The fulfillment of these tasks leads to readiness to perform costs (fixed costs). They are incurred so that production and sales can take place at all. The fixed costs are incurred in the cost centers, but cannot be allocated to products and services according to cause. Readiness to perform costs are planned and approved by the managers. Consequently, the cost center managers and their superiors are also responsible for their amount.
Cost planning for Internal tasks
Cost center budgets must be prepared so that the costs of internal tasks can be assessed and approved for implementation. This requires the following considerations:
1. Time requirements, time consumption of cost center employees per internal task and year, planned services for project orders, time required for cost center management and further training, training.
2. Costs and usage licenses to be paid externally, per internal task or cost center
3. Services from other companies, external costs to fulfill the internal task
4. Services from other cost centers, genuine internal services, e.g. from energy, maintenance, repair, laboratory, transport or IT cost centers (ordered and measurable).
5. Investments and resulting imputed depreciation, acquisition of machinery, equipment, hardware and software; management decision for the planned useful life, calculation of annual imputed depreciation.
The procedure to plan costs for internal tasks is shown in detail in the post “Planning the costs of the central IT-department”.
Even in typical production plants, more than 50% of personnel costs today are attributable to internal tasks. These are tasks that are performed in order to be able to start production and sales at all. Consequently, internal tasks must also be planned and tracked.
Capacity Requirements for Internal Tasks
Internal tasks are the collective term for all work to be executed in an enterprise that is not directly caused by the units produced or by internal services provided. Internal tasks are only indirectly related to the products and services produced or sold. Examples include:
Management, planning and control work in all areas
Work of the entire sales-oriented areas
The entire production planning and control as well as the work preparation
The work of the personnel department, payroll accounting and the time spent on training and further education
Work of the functions purchasing, warehousing, forwarding
Tasks for the further development and operation of the entire information technology as far as it is not a matter of orders of individual areas and thus internal services provided.

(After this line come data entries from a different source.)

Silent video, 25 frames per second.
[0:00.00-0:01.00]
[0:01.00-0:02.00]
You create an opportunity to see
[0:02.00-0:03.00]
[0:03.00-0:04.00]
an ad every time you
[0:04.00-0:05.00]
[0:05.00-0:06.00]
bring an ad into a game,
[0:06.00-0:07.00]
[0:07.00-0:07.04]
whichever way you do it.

Provision of buildings, company premises, installations, and machines ready for operation
Administrative work to meet legal requirements.

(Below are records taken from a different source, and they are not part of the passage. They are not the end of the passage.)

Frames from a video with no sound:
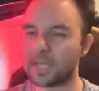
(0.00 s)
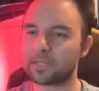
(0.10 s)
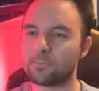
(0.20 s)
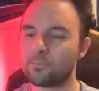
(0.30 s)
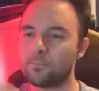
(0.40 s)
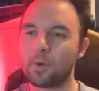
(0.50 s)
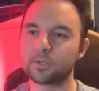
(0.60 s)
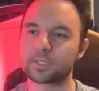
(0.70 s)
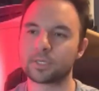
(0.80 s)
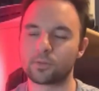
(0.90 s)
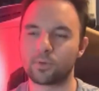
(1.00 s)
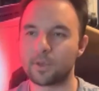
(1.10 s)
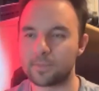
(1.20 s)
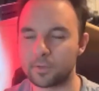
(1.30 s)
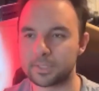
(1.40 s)
It's mostly going to
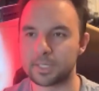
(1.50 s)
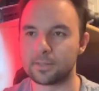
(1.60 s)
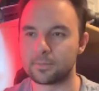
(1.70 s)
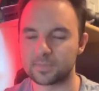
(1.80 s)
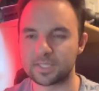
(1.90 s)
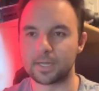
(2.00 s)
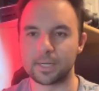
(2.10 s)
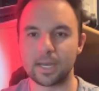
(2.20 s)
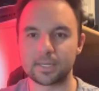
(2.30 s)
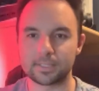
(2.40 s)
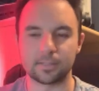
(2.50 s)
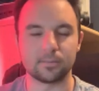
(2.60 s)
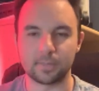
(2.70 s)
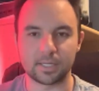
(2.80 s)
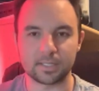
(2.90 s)
probably be used in stun decks
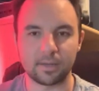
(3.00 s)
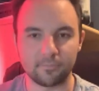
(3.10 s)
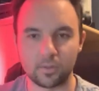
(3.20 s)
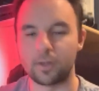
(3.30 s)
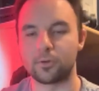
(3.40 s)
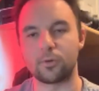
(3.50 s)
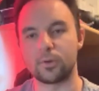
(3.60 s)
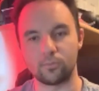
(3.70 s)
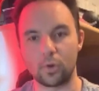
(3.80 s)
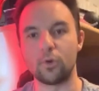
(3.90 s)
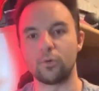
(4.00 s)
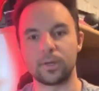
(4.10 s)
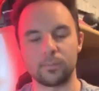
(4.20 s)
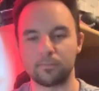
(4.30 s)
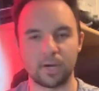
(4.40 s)
and decks like Flunder and Rogue
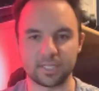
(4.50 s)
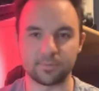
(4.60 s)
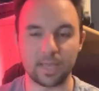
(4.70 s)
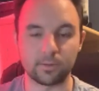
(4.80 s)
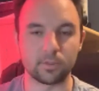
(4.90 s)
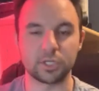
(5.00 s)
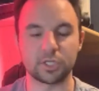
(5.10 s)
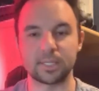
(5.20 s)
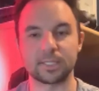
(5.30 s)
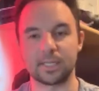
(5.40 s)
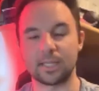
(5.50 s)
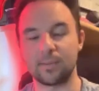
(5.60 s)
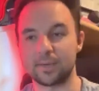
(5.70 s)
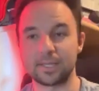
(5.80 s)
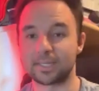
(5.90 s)
and possibly Eldritch and things like
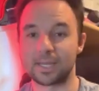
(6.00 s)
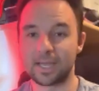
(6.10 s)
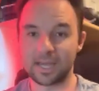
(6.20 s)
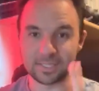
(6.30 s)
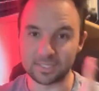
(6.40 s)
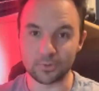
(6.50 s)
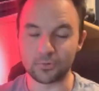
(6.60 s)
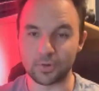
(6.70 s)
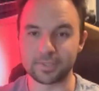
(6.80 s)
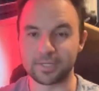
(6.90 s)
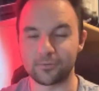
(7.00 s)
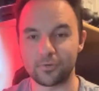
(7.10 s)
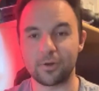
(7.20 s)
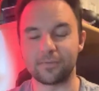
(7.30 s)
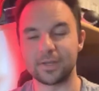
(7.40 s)
that because it's 2 draws in your
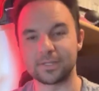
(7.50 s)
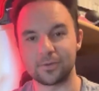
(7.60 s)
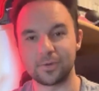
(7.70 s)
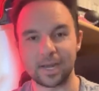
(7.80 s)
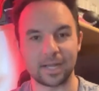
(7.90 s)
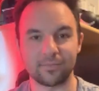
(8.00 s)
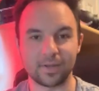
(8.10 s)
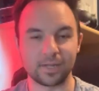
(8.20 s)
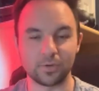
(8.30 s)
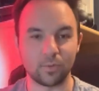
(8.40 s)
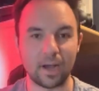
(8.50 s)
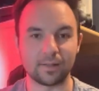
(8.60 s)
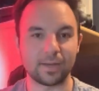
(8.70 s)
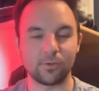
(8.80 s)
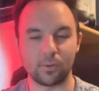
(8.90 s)
draw phase, so you can activate a
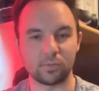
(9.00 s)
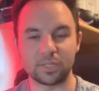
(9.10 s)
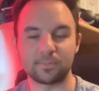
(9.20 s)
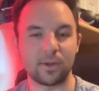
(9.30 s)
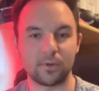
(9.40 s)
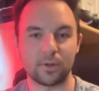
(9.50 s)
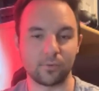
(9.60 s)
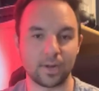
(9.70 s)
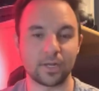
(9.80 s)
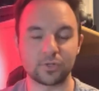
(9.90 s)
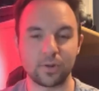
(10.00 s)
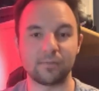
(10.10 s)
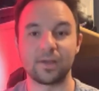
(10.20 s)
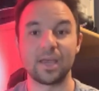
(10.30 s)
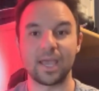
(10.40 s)
duality or a prosperity or an
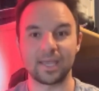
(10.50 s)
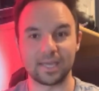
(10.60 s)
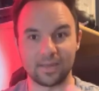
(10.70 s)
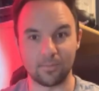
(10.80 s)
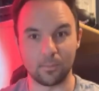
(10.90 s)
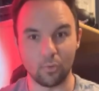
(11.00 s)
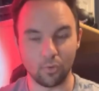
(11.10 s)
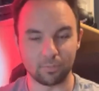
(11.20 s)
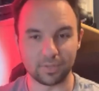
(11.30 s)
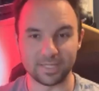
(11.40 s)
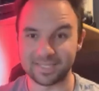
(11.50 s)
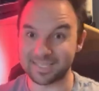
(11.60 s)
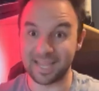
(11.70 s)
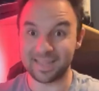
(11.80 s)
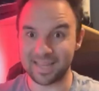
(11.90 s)
extra and get even more
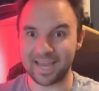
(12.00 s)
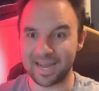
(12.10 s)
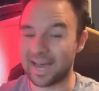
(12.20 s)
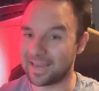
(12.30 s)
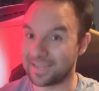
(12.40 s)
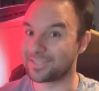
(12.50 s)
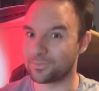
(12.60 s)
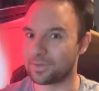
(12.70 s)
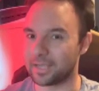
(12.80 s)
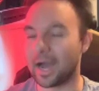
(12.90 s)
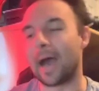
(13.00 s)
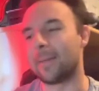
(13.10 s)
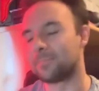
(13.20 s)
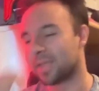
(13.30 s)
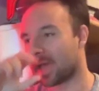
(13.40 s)
pluses. Ain't that hot? It's really hot.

What these Internal tasks have in common is that they are performed for the capability of the organization to perform at all. Managers decide how much work capacity is to be built up and made available in the form of employees or investment capacity as part of strategic and operational planning.

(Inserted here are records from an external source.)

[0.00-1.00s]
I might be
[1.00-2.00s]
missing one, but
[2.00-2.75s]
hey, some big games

These capacities must always be included in the overall planning of an organization. This can be explained by the fact that nowadays in all industrial companies known to us, more than 50% of the total personnel costs are incurred for internal tasks.
The difficulty is to create a reliable capacity requirements planning for the areas of Internal tasks. One reason for this is the fact that people in these areas often perform a wide variety of tasks in parallel. On the other hand, only a few companies record time consumption for Internal tasks. This makes it difficult to plan the time requirements. In order to get a better grip on capacities and the cost pool for Internal tasks, we have therefore long recommended that work for Internal tasks should also be integrated into factory data capture. Although attendance time can be measured quite easily using time recording devices, many managers are not even required to carry out this recording for themselves. The work for which the time was spent cannot be evaluated from the presence time recording system.
Our experience showed that even the planning of task types in internal areas generates important insights for capacity planning. For this purpose, we divide the tasks into six groups, which occur in almost every cost center:
Task 5 (subject tasks) can be subdivided by cost center. In a sales office cost center, for example, these could be tasks such as addressing potential customers, looking after existing customers, preparing quotations, negotiating contracts. In the personnel department it could be personnel recruitment and selection, wage and social insurances, personnel and illness care, documentation of management and specialist staff potential.
Capacity requirements planning is also an essential prerequisite for Activity Based Costing. For Internal tasks, the direct cause-effect relationship is missing, but capacity requirement estimates can be used to improve the planning quality of fixed costs.
Planning at the level of detail described above benefits the entire company. Since employees are usually reluctant to fill out the activity recording for the actual times incurred, a user-friendly and thus largely automated recording application should be set up.
Thanks to the Lean Production movement impressive improvements have already been achieved in the area of directly product-related services and production management, Now it is important to apply the findings to Lean Administration as well. This helps to improve the cost position towards competition.